Addams's view of education was broad, involving not only the Hull-House neighborhood, but also the larger Chicago community and eventually the world. Although she was not a radical feminist, in her neighborhood she worked to educate the women to extend their traditional duties of maintaining their households and protecting the health of their children to a broader concern for community clean-liness and hygiene. Hull-House inspired a drive, led by the Hull-House Women's Club, to improve the health of the neighborhood by securing better garbage removal and an improved sewage system, an effort that eventually led Addams to an appointment as garbage inspector for the ward.
Addams was less successful when she was appointed to the Chicago School Board in 1905 by reformer Mayor Edward F. Dunne. She was at first identified as an ally of the Chicago Teachers' Federation's dynamic leader, Margaret Haley. She supported the reformers on the board in an effort to improve tax assessments to support public education through higher teacher salaries and the construction of new schools. These efforts alienated powerful business interests and especially the Chicago Tribune. But she also isolated herself from the reformers by her willingness to compromise on the controversial issue of removing political influence from the process of teacher promotions. When the other school board reformers were removed by a new mayor, to their dismay, Addams did not resign in protest. Addams' deep belief that she could promote social harmony through dialogue and compromise resulted in a conspicuous failure.
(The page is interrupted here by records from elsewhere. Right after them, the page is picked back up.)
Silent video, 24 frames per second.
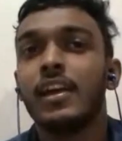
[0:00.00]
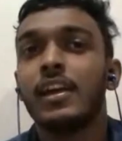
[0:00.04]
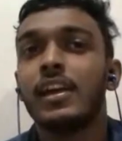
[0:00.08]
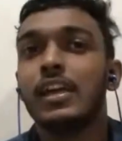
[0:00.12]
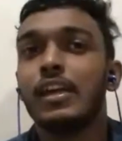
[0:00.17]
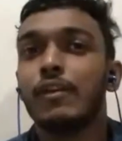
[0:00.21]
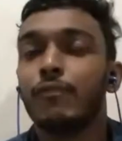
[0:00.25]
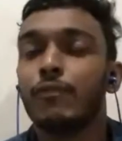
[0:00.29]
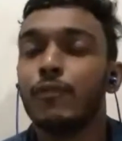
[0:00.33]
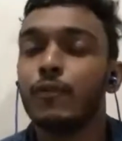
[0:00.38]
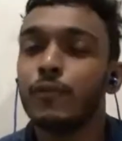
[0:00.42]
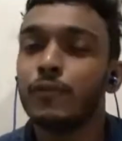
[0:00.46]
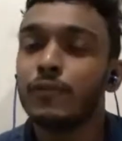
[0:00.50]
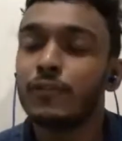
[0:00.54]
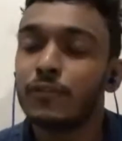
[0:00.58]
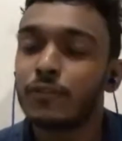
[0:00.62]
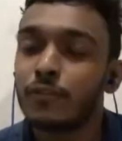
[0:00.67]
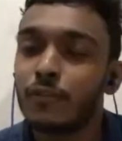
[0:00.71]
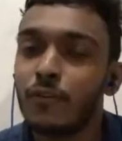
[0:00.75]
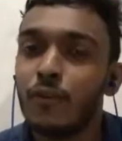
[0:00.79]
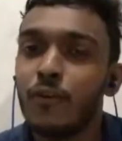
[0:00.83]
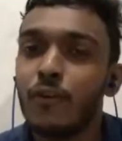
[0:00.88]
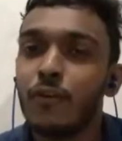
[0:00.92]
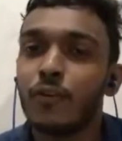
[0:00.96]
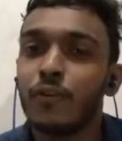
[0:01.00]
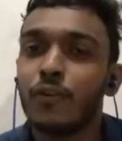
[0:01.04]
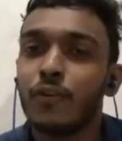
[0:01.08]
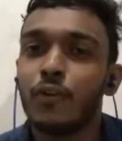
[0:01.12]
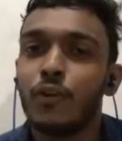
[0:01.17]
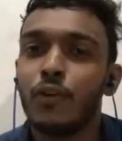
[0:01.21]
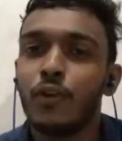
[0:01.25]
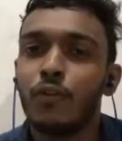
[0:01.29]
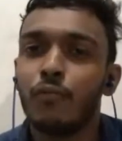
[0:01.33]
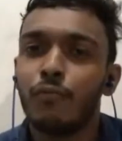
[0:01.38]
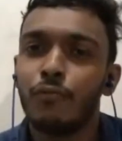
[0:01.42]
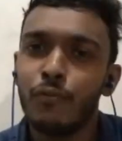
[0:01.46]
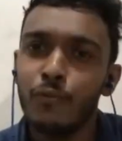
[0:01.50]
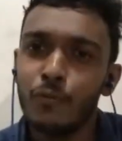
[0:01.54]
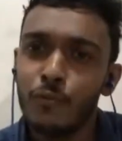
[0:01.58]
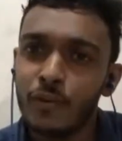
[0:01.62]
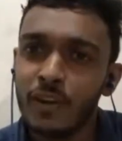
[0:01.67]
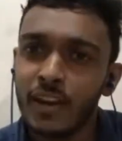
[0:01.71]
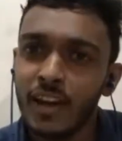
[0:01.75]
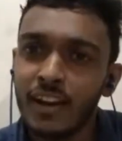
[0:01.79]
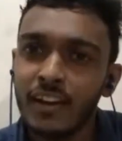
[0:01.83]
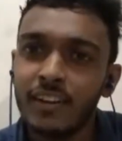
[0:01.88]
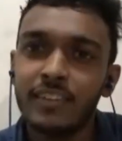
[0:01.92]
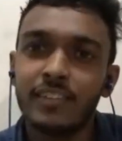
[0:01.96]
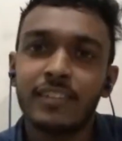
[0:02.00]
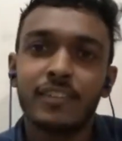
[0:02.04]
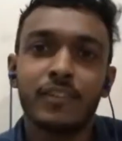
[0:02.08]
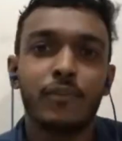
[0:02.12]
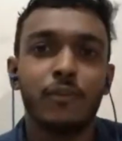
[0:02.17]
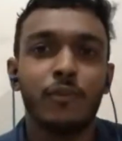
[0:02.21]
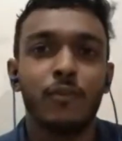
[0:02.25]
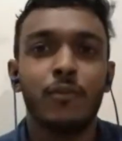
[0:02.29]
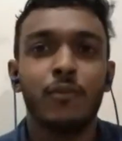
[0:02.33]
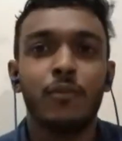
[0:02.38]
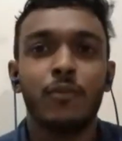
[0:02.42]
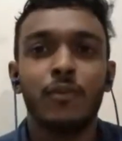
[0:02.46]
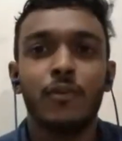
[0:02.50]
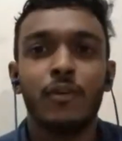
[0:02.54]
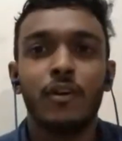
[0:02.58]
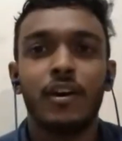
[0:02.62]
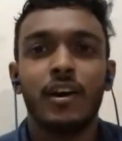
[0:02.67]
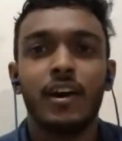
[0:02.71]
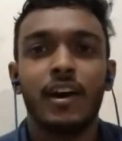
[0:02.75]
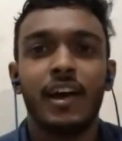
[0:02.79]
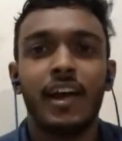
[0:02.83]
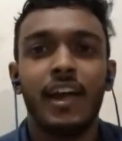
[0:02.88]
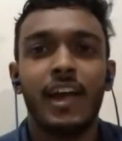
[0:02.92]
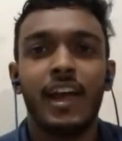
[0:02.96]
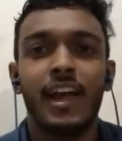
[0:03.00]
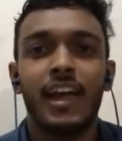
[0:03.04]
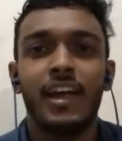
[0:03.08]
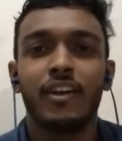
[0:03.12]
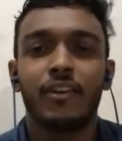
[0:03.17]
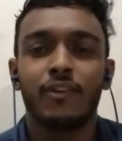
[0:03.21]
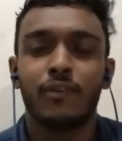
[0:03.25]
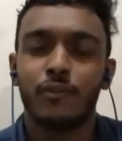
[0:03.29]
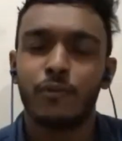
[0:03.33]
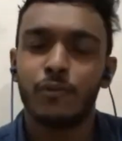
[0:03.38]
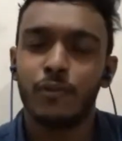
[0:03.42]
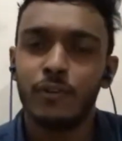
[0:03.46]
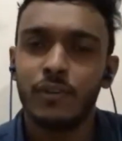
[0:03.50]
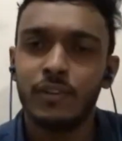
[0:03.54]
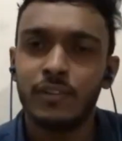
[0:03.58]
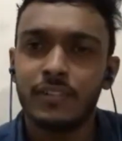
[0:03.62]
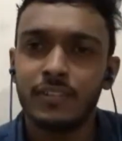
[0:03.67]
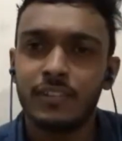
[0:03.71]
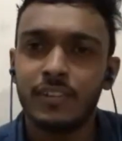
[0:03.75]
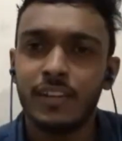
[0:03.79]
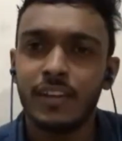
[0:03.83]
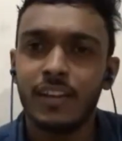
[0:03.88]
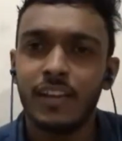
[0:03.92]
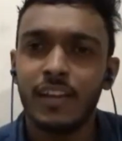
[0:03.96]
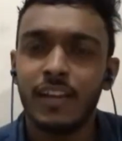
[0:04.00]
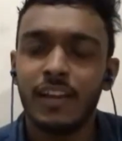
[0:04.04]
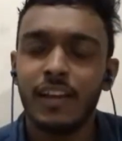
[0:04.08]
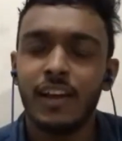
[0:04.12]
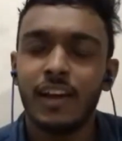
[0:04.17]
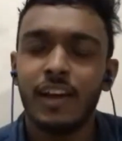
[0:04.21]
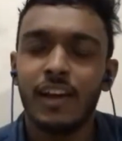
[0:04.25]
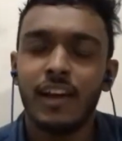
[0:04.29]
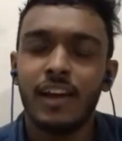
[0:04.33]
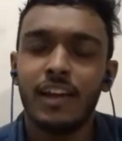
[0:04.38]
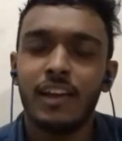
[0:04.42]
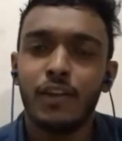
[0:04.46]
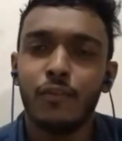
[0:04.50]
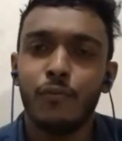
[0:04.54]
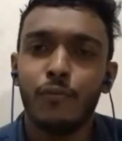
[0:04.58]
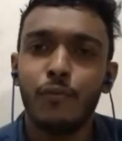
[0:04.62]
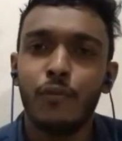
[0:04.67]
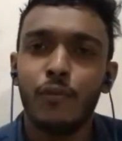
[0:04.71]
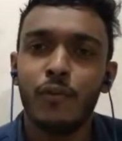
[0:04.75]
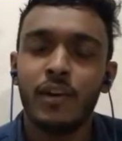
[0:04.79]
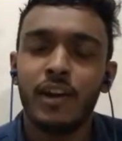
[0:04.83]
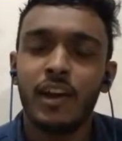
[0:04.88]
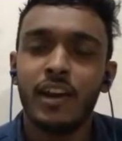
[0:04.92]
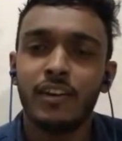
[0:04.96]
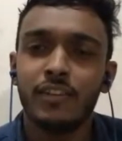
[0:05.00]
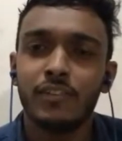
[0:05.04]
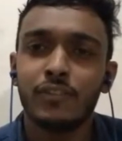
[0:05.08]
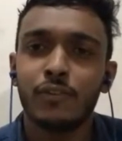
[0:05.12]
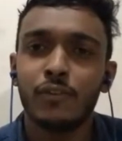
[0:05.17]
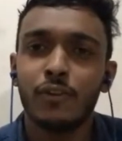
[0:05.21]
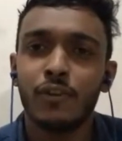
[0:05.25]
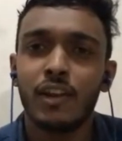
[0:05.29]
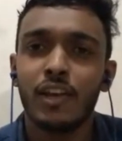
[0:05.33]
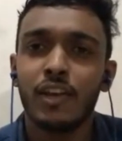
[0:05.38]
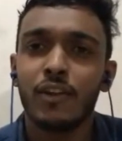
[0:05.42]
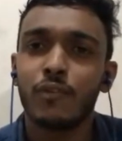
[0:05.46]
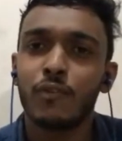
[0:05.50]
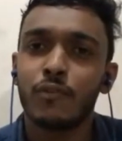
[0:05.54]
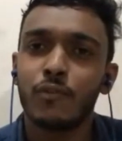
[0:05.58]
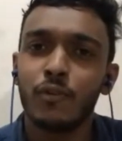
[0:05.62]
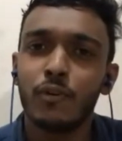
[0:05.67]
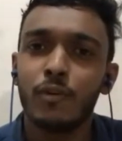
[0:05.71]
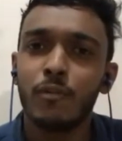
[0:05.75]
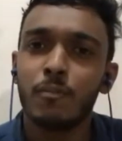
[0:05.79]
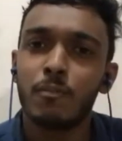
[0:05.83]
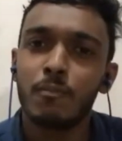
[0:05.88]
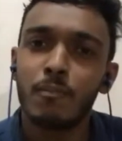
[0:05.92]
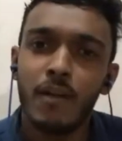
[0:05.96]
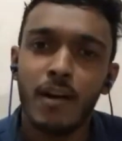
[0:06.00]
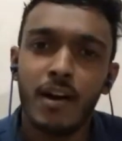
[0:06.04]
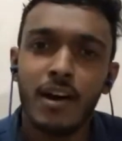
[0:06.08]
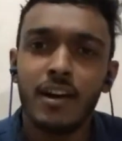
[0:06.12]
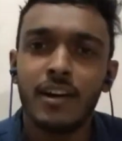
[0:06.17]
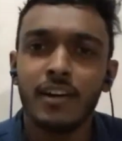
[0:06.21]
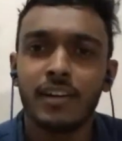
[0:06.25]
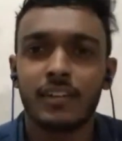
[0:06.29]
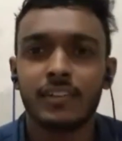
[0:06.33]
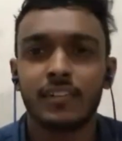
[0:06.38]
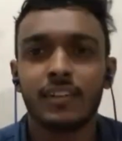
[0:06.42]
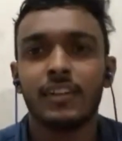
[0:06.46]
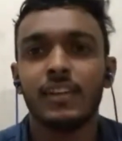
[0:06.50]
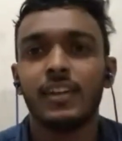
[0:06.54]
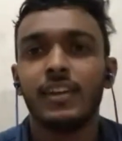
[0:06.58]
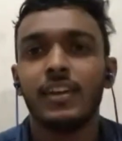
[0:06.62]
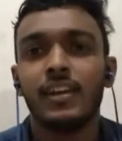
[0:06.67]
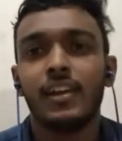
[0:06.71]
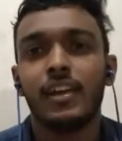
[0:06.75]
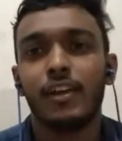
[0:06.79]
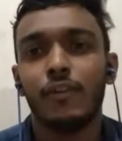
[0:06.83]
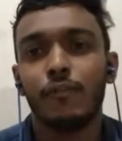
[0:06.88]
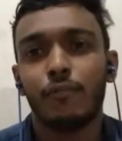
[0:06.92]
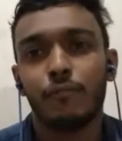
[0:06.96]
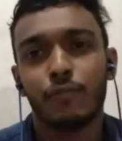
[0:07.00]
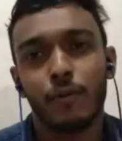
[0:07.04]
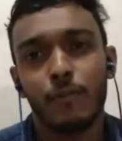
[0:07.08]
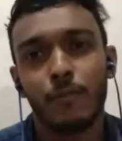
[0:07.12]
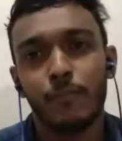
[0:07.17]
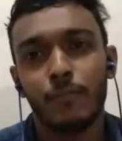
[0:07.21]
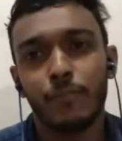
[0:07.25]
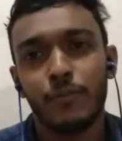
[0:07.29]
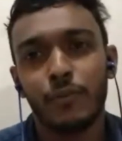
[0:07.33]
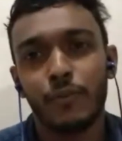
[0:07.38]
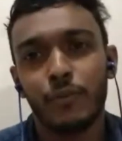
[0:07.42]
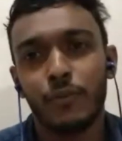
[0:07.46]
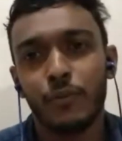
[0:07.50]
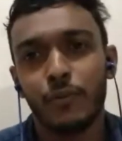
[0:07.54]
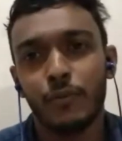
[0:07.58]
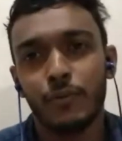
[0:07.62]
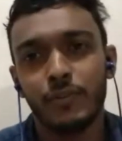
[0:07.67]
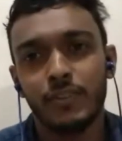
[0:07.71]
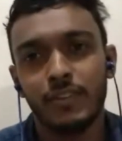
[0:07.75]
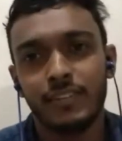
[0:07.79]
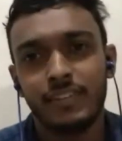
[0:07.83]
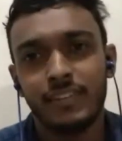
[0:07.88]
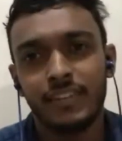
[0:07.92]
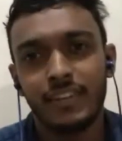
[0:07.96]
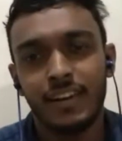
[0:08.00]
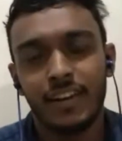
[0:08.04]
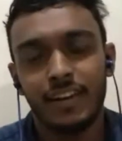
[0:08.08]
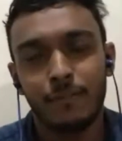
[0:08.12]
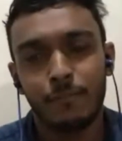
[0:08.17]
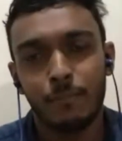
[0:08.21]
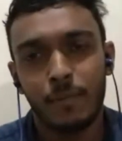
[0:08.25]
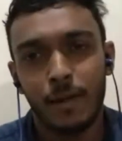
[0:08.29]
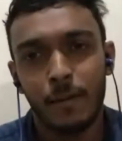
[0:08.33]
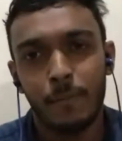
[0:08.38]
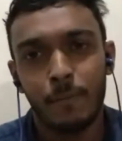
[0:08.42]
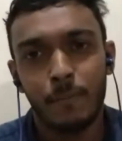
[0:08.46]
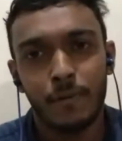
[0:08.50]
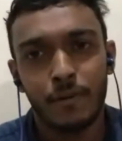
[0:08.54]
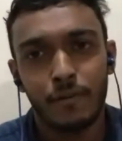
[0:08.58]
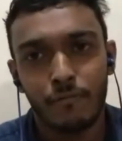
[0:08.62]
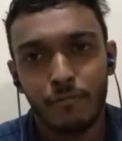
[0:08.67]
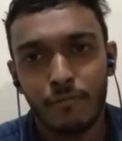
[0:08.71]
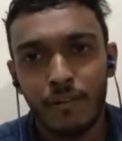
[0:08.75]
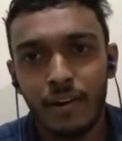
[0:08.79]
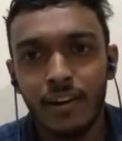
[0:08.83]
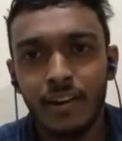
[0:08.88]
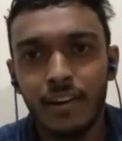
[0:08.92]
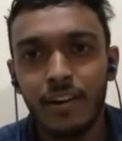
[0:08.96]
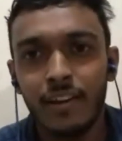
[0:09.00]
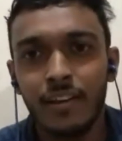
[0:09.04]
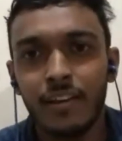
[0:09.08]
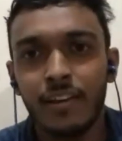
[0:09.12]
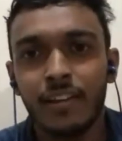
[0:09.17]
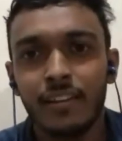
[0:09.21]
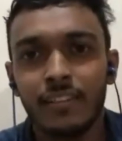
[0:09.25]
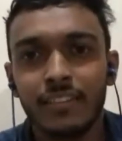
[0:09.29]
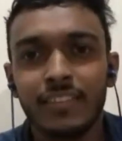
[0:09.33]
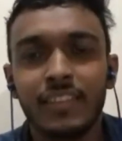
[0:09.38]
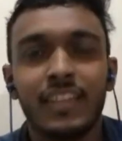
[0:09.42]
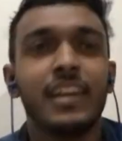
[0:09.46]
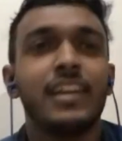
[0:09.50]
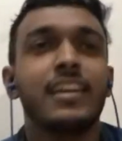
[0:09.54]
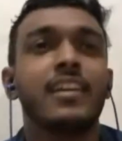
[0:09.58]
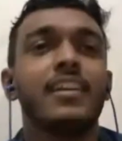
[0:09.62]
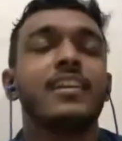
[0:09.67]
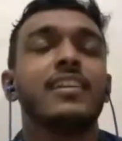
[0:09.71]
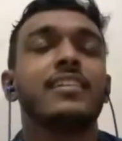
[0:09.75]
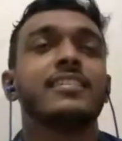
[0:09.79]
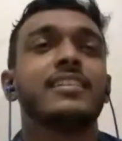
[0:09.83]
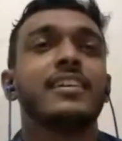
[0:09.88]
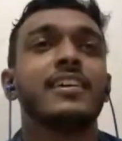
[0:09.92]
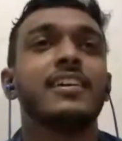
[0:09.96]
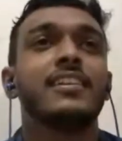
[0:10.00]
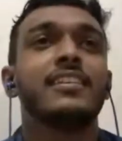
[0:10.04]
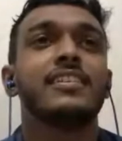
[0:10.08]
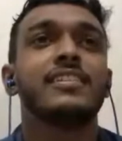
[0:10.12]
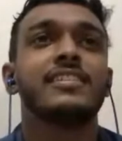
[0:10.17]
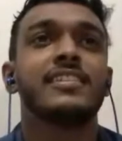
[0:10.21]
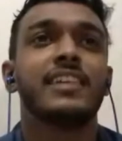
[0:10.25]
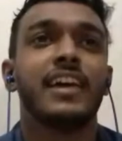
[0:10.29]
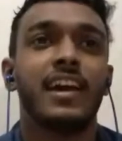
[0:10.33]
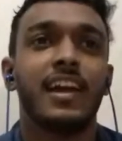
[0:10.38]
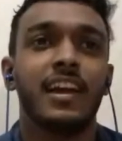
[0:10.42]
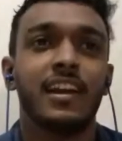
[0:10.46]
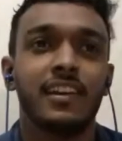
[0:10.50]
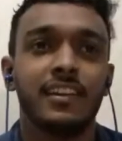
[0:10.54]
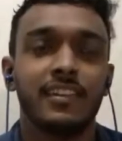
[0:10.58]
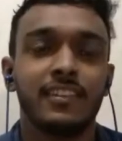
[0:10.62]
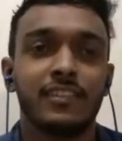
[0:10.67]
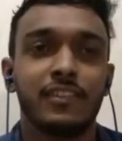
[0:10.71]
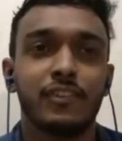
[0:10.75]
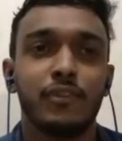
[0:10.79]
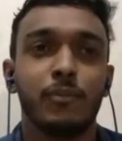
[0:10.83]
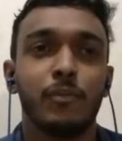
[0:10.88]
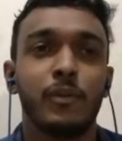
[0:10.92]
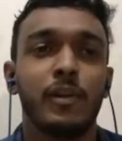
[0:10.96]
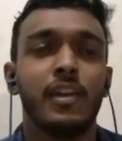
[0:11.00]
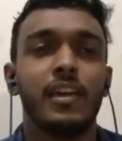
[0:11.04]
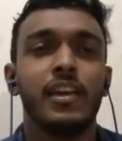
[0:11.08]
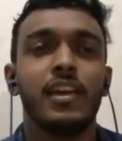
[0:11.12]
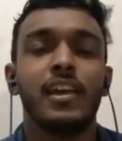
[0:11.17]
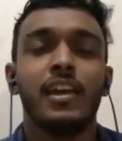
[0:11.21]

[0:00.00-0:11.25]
If you can score a good if you can score a good mark from UGC net paper one, there is a chance to be.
This search for harmony and reconciliation was to meet its biggest challenge when Addams became one of the leading opponents of World War I. Her efforts to induce the combatants to confer instead of continuing to fight and, most important, her efforts to keep her own nation out of the war led to a rapid decline in her reputation and influence. Addams, who had been widely regarded as an American heroine, was reviled and denounced during these years (as were the immigrants she defended).
The rapid decline of Addams' reputation in these difficult years was a severe challenge to her philosophy. Like Dewey, Addams had a deep and abiding faith in reforming society through a new kind of education–an education related to the lives and interests of the people it served. But, as Christopher Lasch has pointed out, "The leap from the school and the settlement to the reform of the social structure as a whole was a much greater leap than the progressives imagined" (1965b, p. 201).
Addams' efforts to avoid war were integral to her constant vision of building a better, more democratic society by educating people to appreciate their common interests and participating in a broader sense of community, an effort that was more deeply appreciated in the postwar years. In 1931 she was finally awarded the Nobel Peace Prize. Characteristically, she distributed the monetary reward to the Women's International League for Peace and her Hull-House neighbors.
BIBLIOGRAPHY
ADDAMS, JANE. 1910. Twenty Years at Hull-House, with Autobiographical Notes. New York: Macmillan.
ADDAMS, JANE. 1930. The Second Twenty Years at Hull-House: September 1909 to September 1929 with a Record of Growing Consciousness. New York: Macmillan.
DAVIS, ALLEN F. 1973. American Heroine: The Life and Legend of Jane Addams. New York: Oxford University Press.
ELSHTAIN, JEAN BETHKE. 2002. Jane Addams and the Dream of American Democracy: A Life. New York: Basic Books.
LASCH, CHRISTOPHER. 1965a. The New Radicalism in America. New York: Vintage.
LASCH, CHRISTOPHER, ed. 1965b. The Social Thought of Jane Addams. Indianapolis: Bobbs-Merrill.